Interview with John Vickers


Cutting the financial masters of the universe down to size is, if anything, harder than a Herculean task: unlike stealing the apples of Hesperides, taming the banks has fundamental systemic importance. But if there was a man to tackle ‘too-big-to-fail,’ Sir John Vickers is in many ways a natural choice.

Sir John’s background explains his ability to bridge academic rigour with the pragmatism of real policy. The Warden of academia’s top table, All Souls College, was also Chief Economist at the Bank of England, Chairman of the Office of Fair Trading and a member of the Monetary Policy Committee. Chair of the Independent Commission on Banking (ICB) perhaps didn’t come as a surprise then.

Set up by the coalition government in the aftermath of bank bailouts that had too many zeros to count, the ICB’s broad job was to promote stability in the financial sector. Although Sir John readily admits that the commission’s remit “doesn’t address every issue,” he maintains that it remained “broad, but with clarity and focus.” “You have to remember,” he adds “that even if our remit is not on its own sufficient to tackle all problems, it is part of wider reform, international as well as domestic.”

Sir John made his mark when, on the 12th September 2011, the ICB released its recommendations into the glare of an intense media spotlight. The recommendations called for a ring-fence to be created in banks that combine domestic retail services (lending to and deposit taking for people and businesses) with global wholesale and investment banking operations (those ‘casinos’ we’ve heard so much about).

The aim: “to change the incentives system and get the taxpayer off the hook.” Even if retail services need government guarantees underpinning them (to avoid bank runs) socialising the losses of ‘casino’ banks whilst their profits remain privatised warps the discipline of banks towards risk, and is clearly not on.  But, “if we make the market work properly, it will discipline those needing discipline.”

In addition, the ICB recommended an increase in the amount of loss absorbing capital banks must hold (so they can deal with shocks without needing bailouts) to between 17 and 20% of Risk-Weighted Assets. This is considerably higher than the 7% mandated by current international agreements, like Basel III, which is due to come into effect in 2019 – the same time that the Vickers commission urges its recommendations to be implemented by.

Sir John is naturally confident in the merits of his proposals but is sceptical whether they actually are the biggest shake up for banks “in more than a century,” as BBC guru Robert Peston labelled them. “I don’t see this as more radical than Glass-Steagall,” he mentions, referring to the 1933 American Banking Act, which also aimed at separation of commercial and investment arms.
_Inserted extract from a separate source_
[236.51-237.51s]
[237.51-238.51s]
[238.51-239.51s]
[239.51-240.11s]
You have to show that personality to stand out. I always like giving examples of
The idea that ring fencing was a compromise to total separation (completely detaching banks investment and retail arms) is untrue, he tells. “Maybe if all crises were international, and involved universal banks seizing up and therefore threatening domestic banks, total separation would be better.” But he is keen to stress a ring fence is better because if a crisis is domestic, with total separation, we have “lost the ability of the universal bank to help minimise costs to the taxpayer by using its capital to save its retail arm.”

He further denies that the date for recommended implementation, 2019, is letting the banks off easy. The commission has only made recommendations, he said. “Time is needed for government to make its position clear, and then to pass legislation, and then further time is needed to implement regulation.” He completely dismisses accusations that bank lobbying has restrained the ICB’s conclusions, arguing that “the ICB recommended what we think should happen.”
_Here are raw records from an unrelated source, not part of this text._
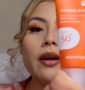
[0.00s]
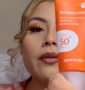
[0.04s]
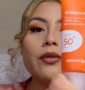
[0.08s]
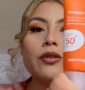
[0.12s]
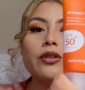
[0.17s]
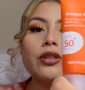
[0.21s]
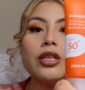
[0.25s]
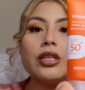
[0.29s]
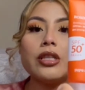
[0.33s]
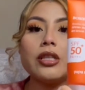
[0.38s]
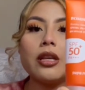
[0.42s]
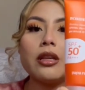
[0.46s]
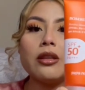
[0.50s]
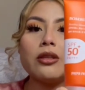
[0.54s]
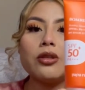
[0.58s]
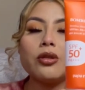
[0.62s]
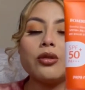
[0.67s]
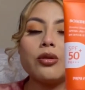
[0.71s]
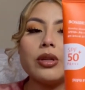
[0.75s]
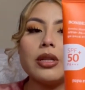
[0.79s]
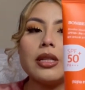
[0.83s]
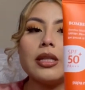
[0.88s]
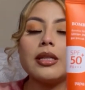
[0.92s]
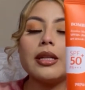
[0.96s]
using
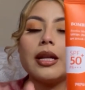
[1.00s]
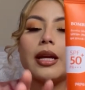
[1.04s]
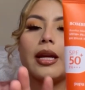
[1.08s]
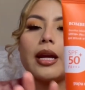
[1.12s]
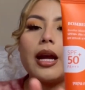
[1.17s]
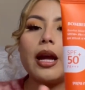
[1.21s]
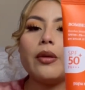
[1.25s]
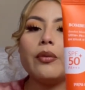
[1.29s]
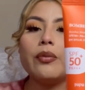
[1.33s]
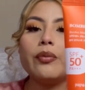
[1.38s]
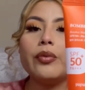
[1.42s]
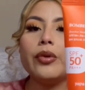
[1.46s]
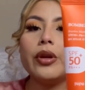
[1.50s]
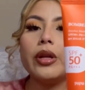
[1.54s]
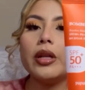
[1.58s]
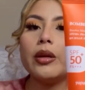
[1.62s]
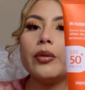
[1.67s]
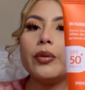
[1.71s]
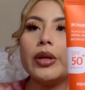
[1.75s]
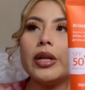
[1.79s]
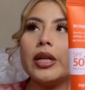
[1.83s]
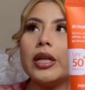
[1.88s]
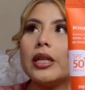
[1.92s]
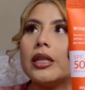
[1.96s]
sunscreen. Like I really
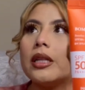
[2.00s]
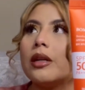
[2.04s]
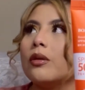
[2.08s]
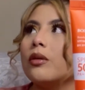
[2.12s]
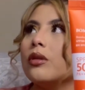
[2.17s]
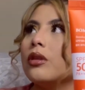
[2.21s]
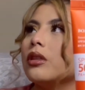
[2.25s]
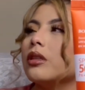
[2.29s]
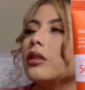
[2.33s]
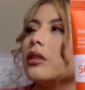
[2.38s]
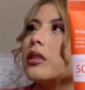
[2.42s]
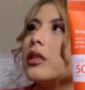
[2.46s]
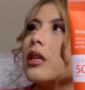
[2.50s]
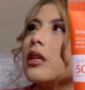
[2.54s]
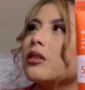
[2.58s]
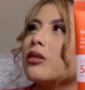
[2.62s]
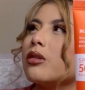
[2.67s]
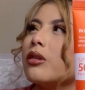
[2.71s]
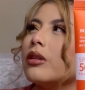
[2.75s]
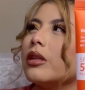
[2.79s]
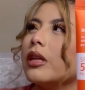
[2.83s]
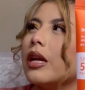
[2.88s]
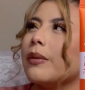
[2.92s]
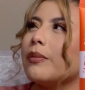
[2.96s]
the
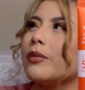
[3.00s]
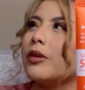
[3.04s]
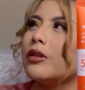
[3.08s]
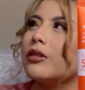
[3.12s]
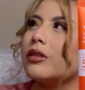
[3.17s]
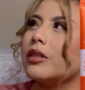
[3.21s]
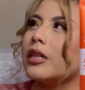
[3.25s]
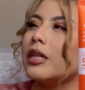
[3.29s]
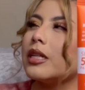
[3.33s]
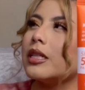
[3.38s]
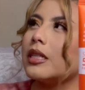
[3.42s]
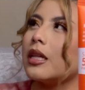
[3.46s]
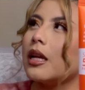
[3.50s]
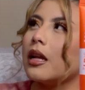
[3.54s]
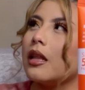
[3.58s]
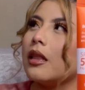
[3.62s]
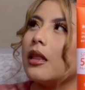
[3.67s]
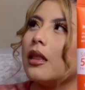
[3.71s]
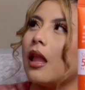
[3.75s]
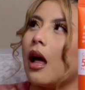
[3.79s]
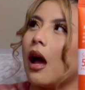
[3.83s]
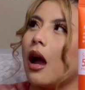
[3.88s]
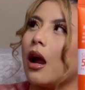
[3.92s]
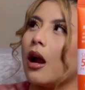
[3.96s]
sunscreen that I'm using is the
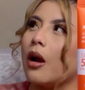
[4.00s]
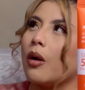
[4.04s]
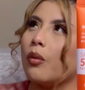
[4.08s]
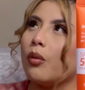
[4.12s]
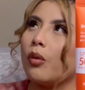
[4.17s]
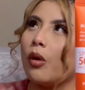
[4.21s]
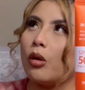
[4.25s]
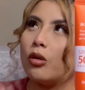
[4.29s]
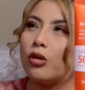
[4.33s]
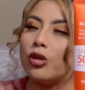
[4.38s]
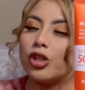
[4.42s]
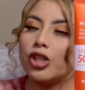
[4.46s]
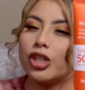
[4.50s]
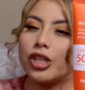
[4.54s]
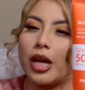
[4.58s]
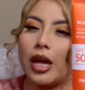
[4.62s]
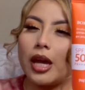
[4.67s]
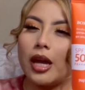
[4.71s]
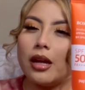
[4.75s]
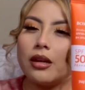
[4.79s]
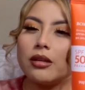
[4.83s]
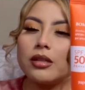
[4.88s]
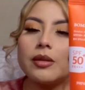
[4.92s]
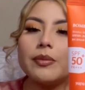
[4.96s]
La Roche
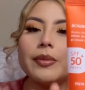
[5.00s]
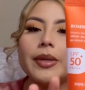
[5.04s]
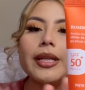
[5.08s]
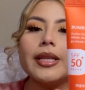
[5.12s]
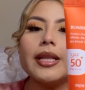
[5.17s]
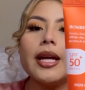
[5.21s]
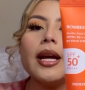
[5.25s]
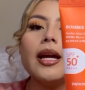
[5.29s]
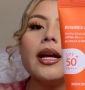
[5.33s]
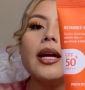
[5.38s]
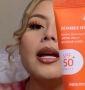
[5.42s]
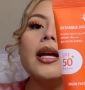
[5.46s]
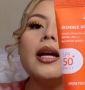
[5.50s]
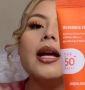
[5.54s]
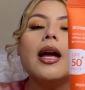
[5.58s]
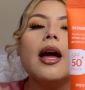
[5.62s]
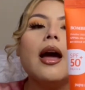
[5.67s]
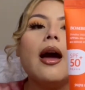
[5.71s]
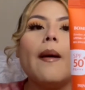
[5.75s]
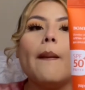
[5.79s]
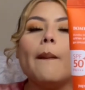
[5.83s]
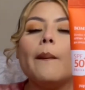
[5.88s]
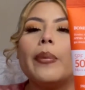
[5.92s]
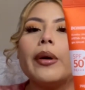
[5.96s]
or something like that,
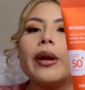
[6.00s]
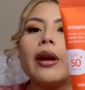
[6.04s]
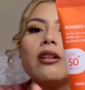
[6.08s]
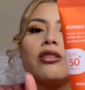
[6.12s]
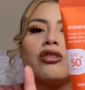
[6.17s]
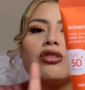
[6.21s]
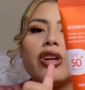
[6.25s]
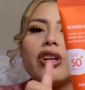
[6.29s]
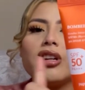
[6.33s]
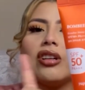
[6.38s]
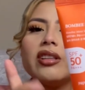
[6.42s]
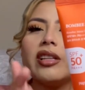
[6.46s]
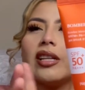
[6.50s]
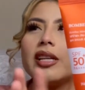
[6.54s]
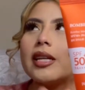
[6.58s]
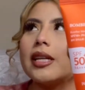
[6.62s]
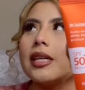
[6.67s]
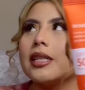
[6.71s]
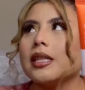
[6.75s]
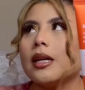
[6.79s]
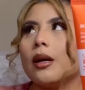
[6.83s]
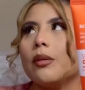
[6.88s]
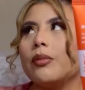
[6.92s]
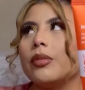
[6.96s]
but I'll try to link
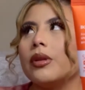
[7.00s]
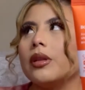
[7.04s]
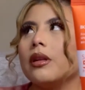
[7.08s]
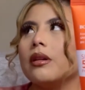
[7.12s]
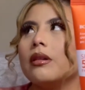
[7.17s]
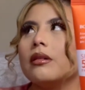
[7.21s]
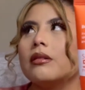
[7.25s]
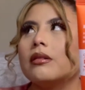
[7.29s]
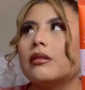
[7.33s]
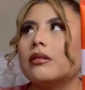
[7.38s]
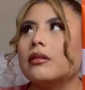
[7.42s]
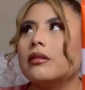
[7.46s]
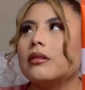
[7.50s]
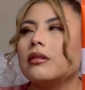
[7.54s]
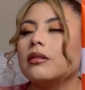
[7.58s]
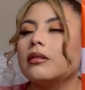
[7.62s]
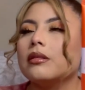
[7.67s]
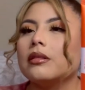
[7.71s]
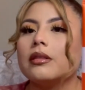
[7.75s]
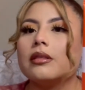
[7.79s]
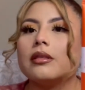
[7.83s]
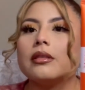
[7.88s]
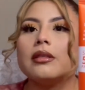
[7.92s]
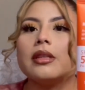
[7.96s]
it down below,
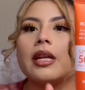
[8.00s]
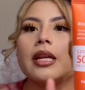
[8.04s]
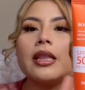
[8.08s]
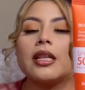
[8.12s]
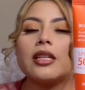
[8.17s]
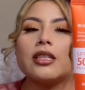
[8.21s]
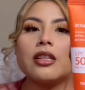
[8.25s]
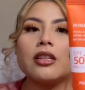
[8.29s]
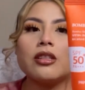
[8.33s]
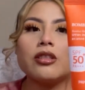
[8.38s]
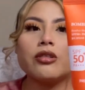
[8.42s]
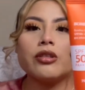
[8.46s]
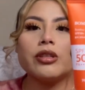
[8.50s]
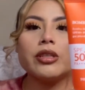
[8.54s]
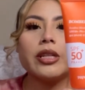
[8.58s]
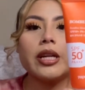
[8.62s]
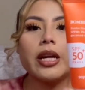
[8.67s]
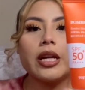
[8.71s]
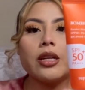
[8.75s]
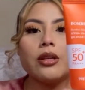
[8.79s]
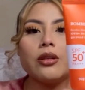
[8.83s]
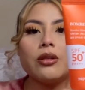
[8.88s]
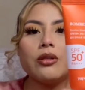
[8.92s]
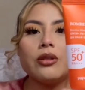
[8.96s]
like the sunscreen that I
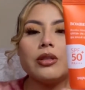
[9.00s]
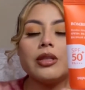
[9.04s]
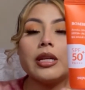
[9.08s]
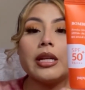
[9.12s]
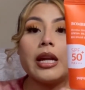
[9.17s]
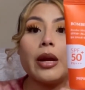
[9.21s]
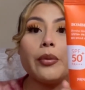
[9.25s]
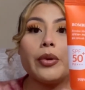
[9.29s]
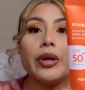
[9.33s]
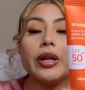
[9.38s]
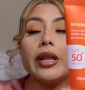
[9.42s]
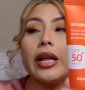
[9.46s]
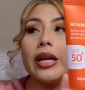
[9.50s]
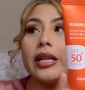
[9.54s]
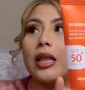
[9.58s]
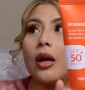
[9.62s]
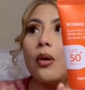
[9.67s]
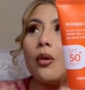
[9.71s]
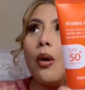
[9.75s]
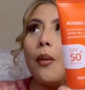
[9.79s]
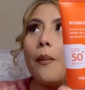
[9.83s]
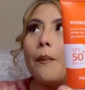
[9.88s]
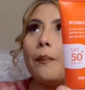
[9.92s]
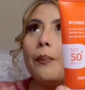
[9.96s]
use. And I really like that
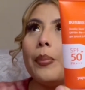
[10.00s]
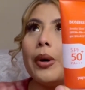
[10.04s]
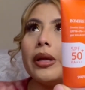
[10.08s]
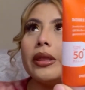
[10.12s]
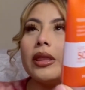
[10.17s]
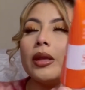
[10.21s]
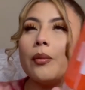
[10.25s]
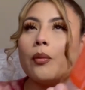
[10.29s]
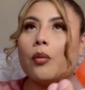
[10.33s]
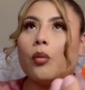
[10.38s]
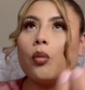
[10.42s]
one. But the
The costs of the plan, estimated by the commission at £4-7bn, have been much hyped by critics. But Sir John’s statement that “we shouldn’t let too-big-to-fail become too-delicate-to-reform” is vindicated by the fact that the crisis of 2008 reduced the net present value of GDP by as much as 60%. Indeed, there is too much at stake.Although hesitant to discuss broader fiscal issues regarding the pace of government cuts, given his sensitive position, Sir John was a signatory to the controversial letter calling for “a detailed plan to reduce the structural budget deficit more quickly than set out in the 2009 pre-Budget report,” from which we can perhaps make our own inferences.So how does he see his overall proposals in their ability to eliminate future crises? “If you put a gun to my head, would I say there’s a 0% chance? No. But the probability and potential impact are orders of magnitude improved.”Even if his Herculean effort cannot kill the Hydra, we can only welcome a set of rigorous recommendations that would make it significantly more manageable.